◆ Source data:
<<<<
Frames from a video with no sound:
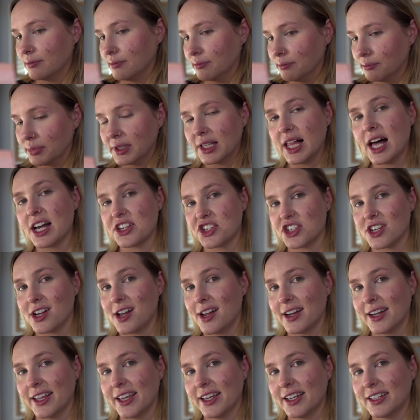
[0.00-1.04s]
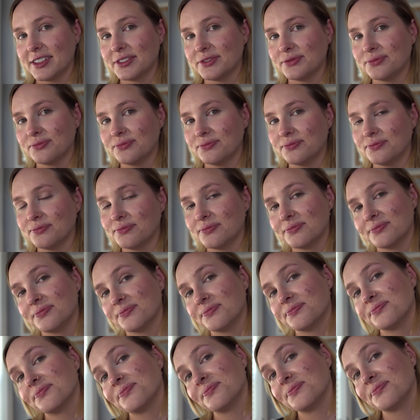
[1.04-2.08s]
blush on it,
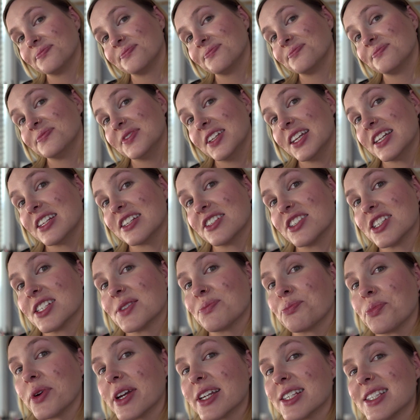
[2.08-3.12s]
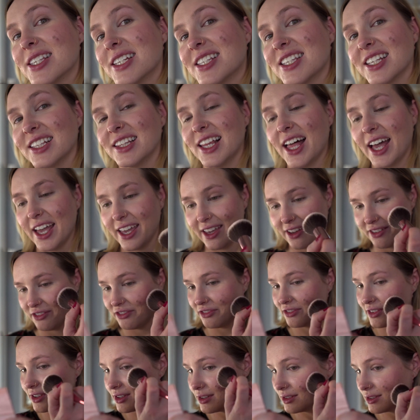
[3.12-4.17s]
and it just brings it to
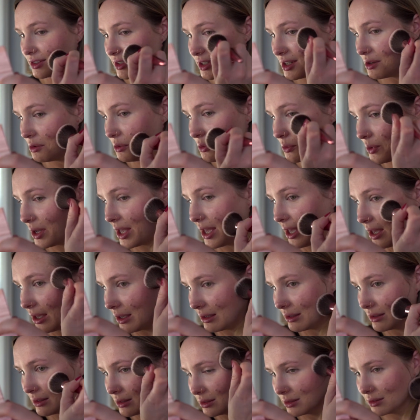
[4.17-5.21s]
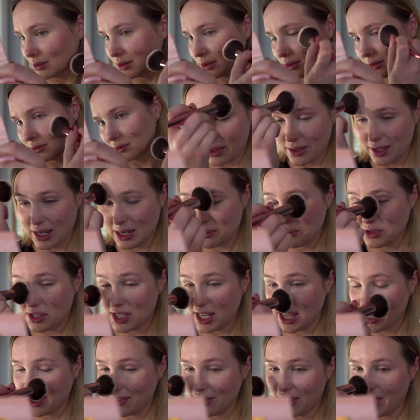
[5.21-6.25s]
life. Go away. Then I'm just
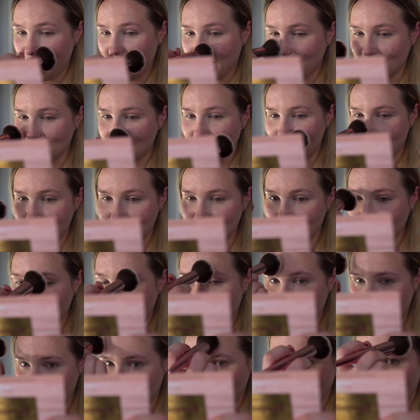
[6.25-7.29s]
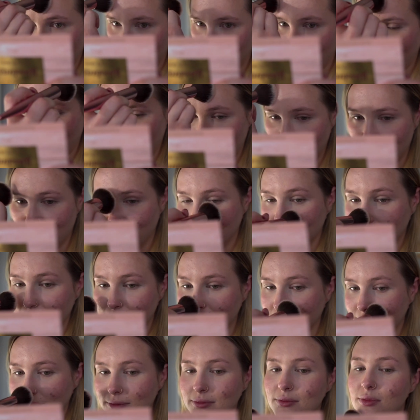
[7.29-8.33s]
taking the excess and kind of putting it
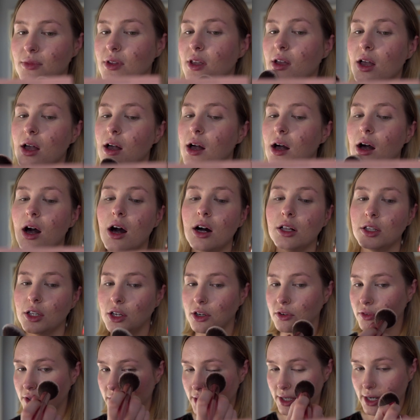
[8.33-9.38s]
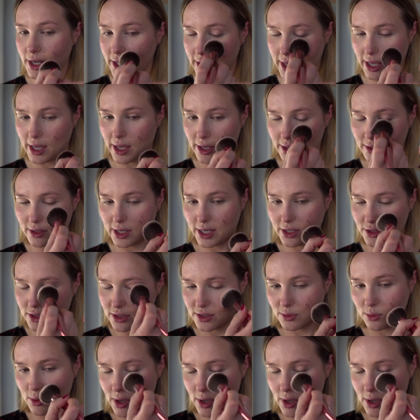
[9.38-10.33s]
all over. Again, I just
>>>>
◆ What this task involves:
Your answer should be an exact copy of the entries above, with no images included.

◆ Exercise solution:
Frames from a video with no sound:
[0.00-1.04s]
[1.04-2.08s]
blush on it,
[2.08-3.12s]
[3.12-4.17s]
and it just brings it to
[4.17-5.21s]
[5.21-6.25s]
life. Go away. Then I'm just
[6.25-7.29s]
[7.29-8.33s]
taking the excess and kind of putting it
[8.33-9.38s]
[9.38-10.33s]
all over. Again, I just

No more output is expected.